Once upon time, a girl from tropical Florida decided to move to the arid Negev desert of Israel to fulfill her dream of living a Jewish life on a kibbutz with her children. She quit her job, sold her mini-van, rented her home and, with the help of Nefesh B’Nefesh, made Aliyah. She found a great job, met and married her true love, watched her children blossom, and has lived happily ever after…
Really, that is my story. I almost feel guilty saying it, but my life in Israel has surpassed all of my dreams and is like a fairy tale. That said, not everything has been “magic wand” easy, but I was well-prepared for what to expect before I “landed,” so I never had any significant disappointments. My successful Aliyah journey is the result of hard work and good planning before I left the US, realistic expectations, but also a lot of plain old luck.
My choice to live on a kibbutz in the Negev was really just dumb-luck. Up until a month before our Aliyah I was still unsure of where we would live and when I read about a kibbutz in the Arava region of the Negev and felt drawn to it. I made the choice to live in Southern Israel and on that kibbutz “sight unseen.” I’d been to Israel before, but I had never set foot in the Arava. It was either luck or madness, but the decision to take my family to the Negev was the best decision I could have made.
Within the first month of moving to the Arava, I found a job teaching English in a public high school. My job prospects were significantly better than what they might have been anywhere else in Israel because native English speakers, especially teachers, are in short supply in the South. I have been teaching for three years now in a school with colleagues and an administration that is embracing and supportive of me and my career goals. Because of my professional background in mass communication and law I was chosen to open a new major called “Diplomacy and International Communication in English” in the Eilat public high school system. I now teach diplomacy, English and English literature and teach debate and Model UN in English as extracurricular activities at school. I love my job.
Regarding my personal life and that of my kids; all of us are blissfully happy most of the time. My children have never asked to return to the US because they are so happy with their lives here. On the kibbutz they are free to roam and to play unsupervised. They have strong friendships with the other kids and live an enviable social life full of activities like mountain climbing, camping, pita making and even snorkeling in the Red Sea. Their regional school is known for its combination of superior academics and an eco-based educational philosophy. My oldest child, now in 7th grade, studies in a public school program that combines academics and dance—a program most likely found only at a private school in the US, which I never could have afforded.
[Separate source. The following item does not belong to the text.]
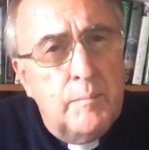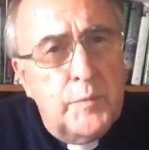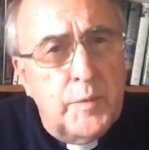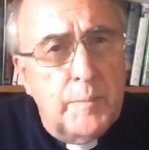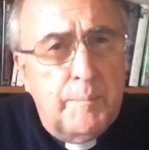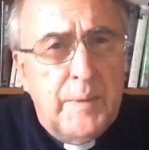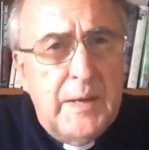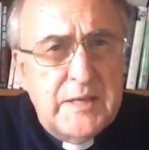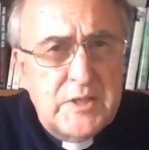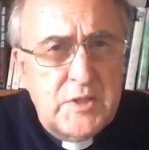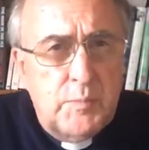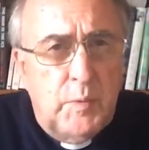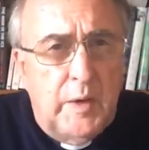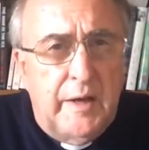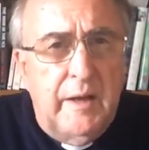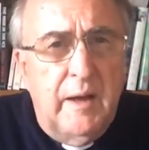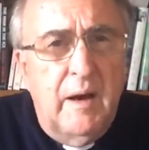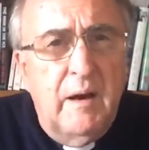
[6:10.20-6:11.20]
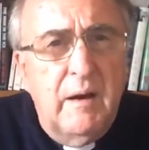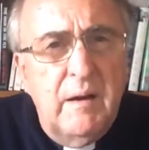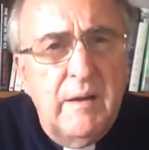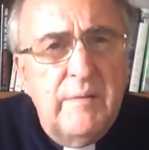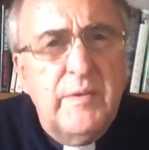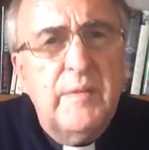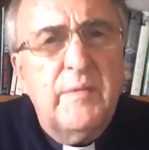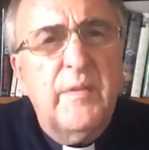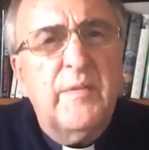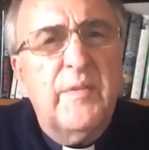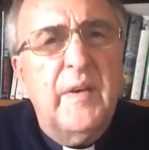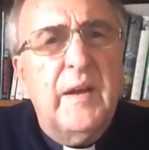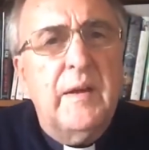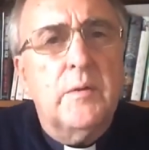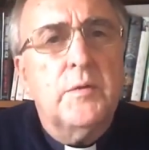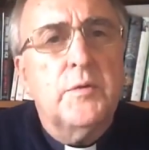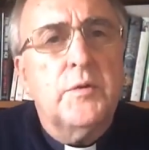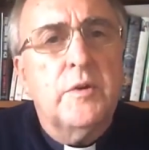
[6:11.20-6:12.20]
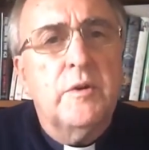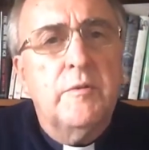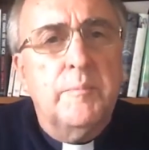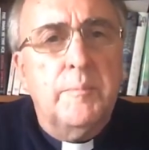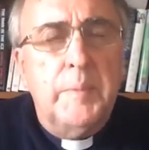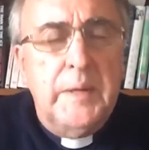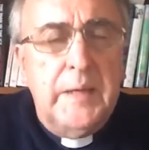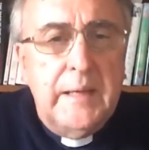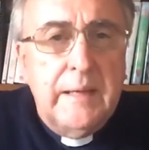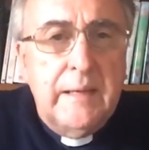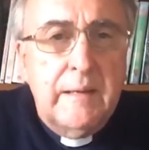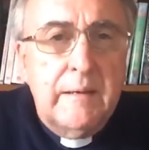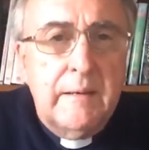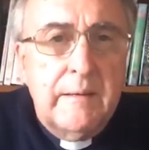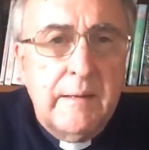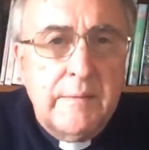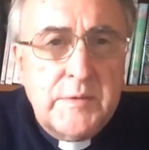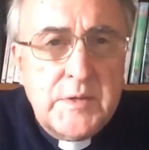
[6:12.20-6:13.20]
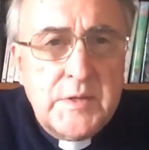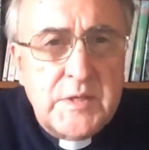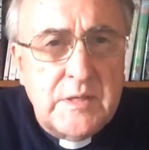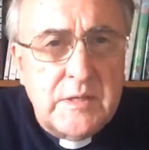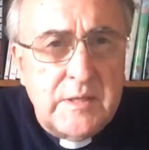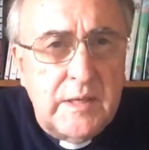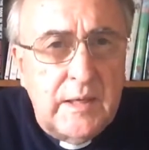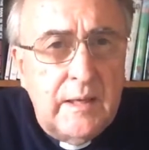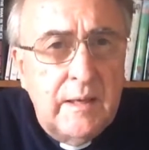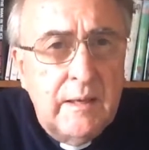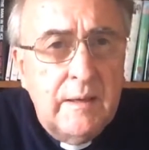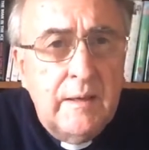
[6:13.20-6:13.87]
The best way I've ever found of being in another city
My kids are now completely bilingual. The little ones (aged 3 and 5 when we arrived) learned Hebrew in a few months in the kindergarten. It took my oldest child (aged 9 when we arrived) about a year to learn Hebrew. Learning Hebrew has proven to be my biggest hurdle. After three years in Israel, I understand, speak, read and write Hebrew at a basic level and can function fairly well in most situations. However, and it is a big “however”, I am still not able to have a meaningful conversation in Hebrew or be in on the jokes. For me, communication has always been my strongest skill and I really hate not being able to express myself or understand everything. I went to Ulpan through “level B” (as that was all that was offered) but I am not satisfied and am improving my Hebrew on my own. I have had to revise my language goal several times since I arrived and have now set “7 years” as my goal for full fluency.
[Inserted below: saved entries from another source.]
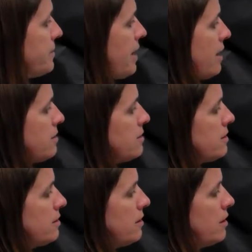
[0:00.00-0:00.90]
Tens,
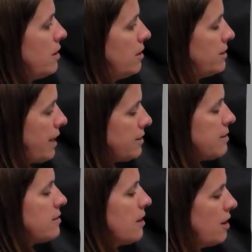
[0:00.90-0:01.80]

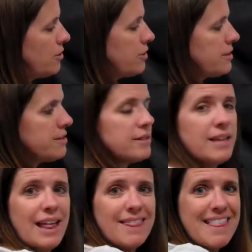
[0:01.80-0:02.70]
tenths, hundredths,
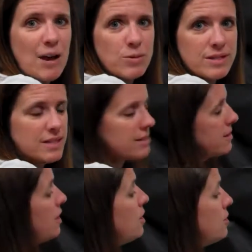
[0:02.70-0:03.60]
thousands.
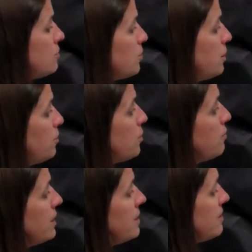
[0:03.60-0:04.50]
So you would
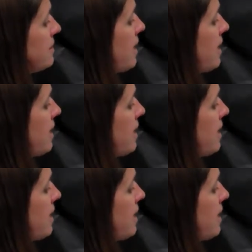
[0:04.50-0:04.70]
read this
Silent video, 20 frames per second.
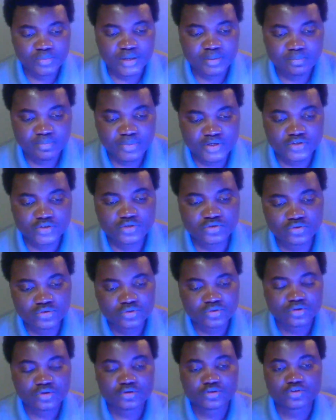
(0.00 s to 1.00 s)
do my best
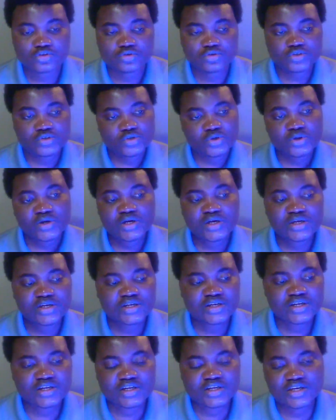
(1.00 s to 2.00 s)
to also join
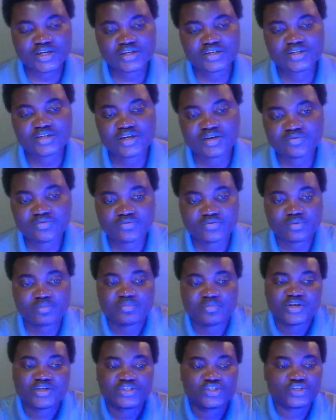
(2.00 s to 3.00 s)
and then get the
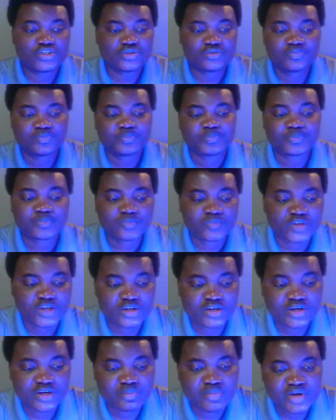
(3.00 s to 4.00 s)
information,
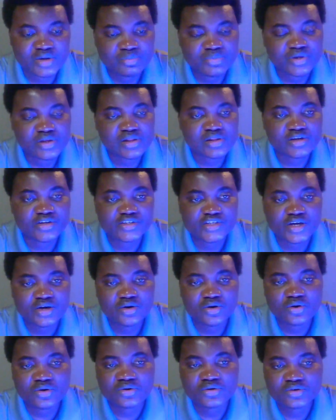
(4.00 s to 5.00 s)
and then maybe
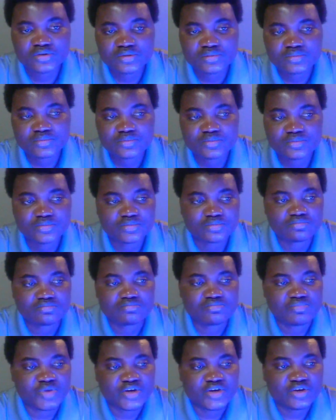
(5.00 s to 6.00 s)
later on
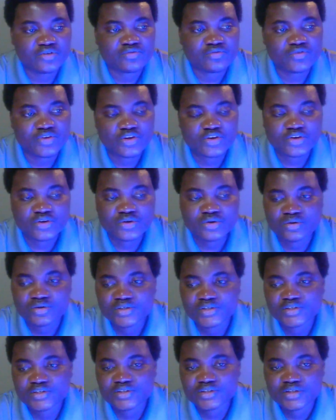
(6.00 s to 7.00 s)
make a video
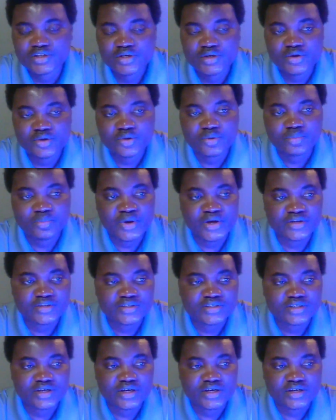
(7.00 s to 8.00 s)
on it.
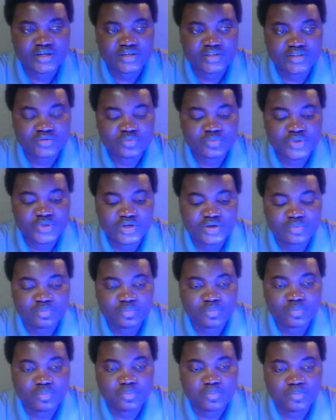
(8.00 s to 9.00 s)
But it
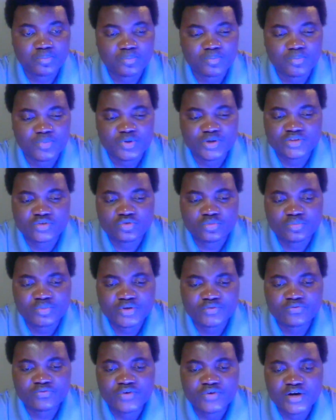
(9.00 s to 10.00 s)
will
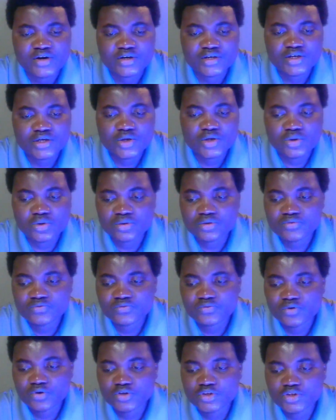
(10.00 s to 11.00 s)
be very good
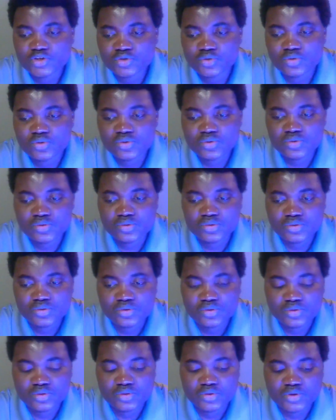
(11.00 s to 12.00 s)
for you
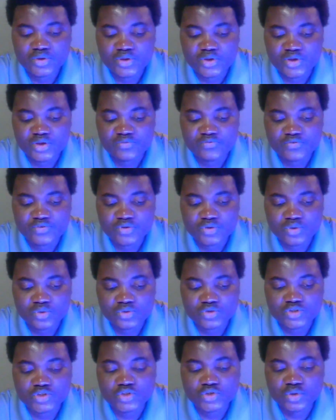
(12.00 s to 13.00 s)
if
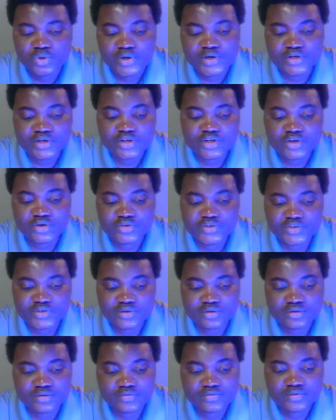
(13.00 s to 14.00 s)
you join
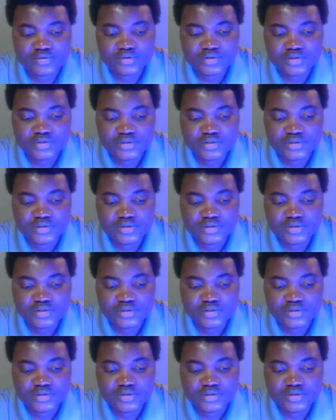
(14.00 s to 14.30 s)
yourself,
So, three years into our Aliyah journey and we are definitely “living the dream”. We wake in the morning to the song of desert birds and the mournful sounds of the kibbutz cows. After I see my 6-year-old ride off on his bike to the kibbutz kindergarten, and my 8 and 12 year old take the regional bus to school, I start my morning commute–25 minutes from kibbutz to Eilat. As I drive I see the sun reflect off the red and gold Eilat Mountains to the west and the Edomite mountains of Jordan to my east and I am conscious of the wide-openness and the lack of industrial infrastructure that I would see most anywhere else outside of the desert. When I arrive at work I can smell the Red Sea and I am greeted warmly by teachers and students who I have been teaching for the past three years and who call me by my first name. I know that this is supposed to be “the daily grind” that so many detest, but for me, I still feel a sense of gratitude and disbelief that this is my real, fairytale life.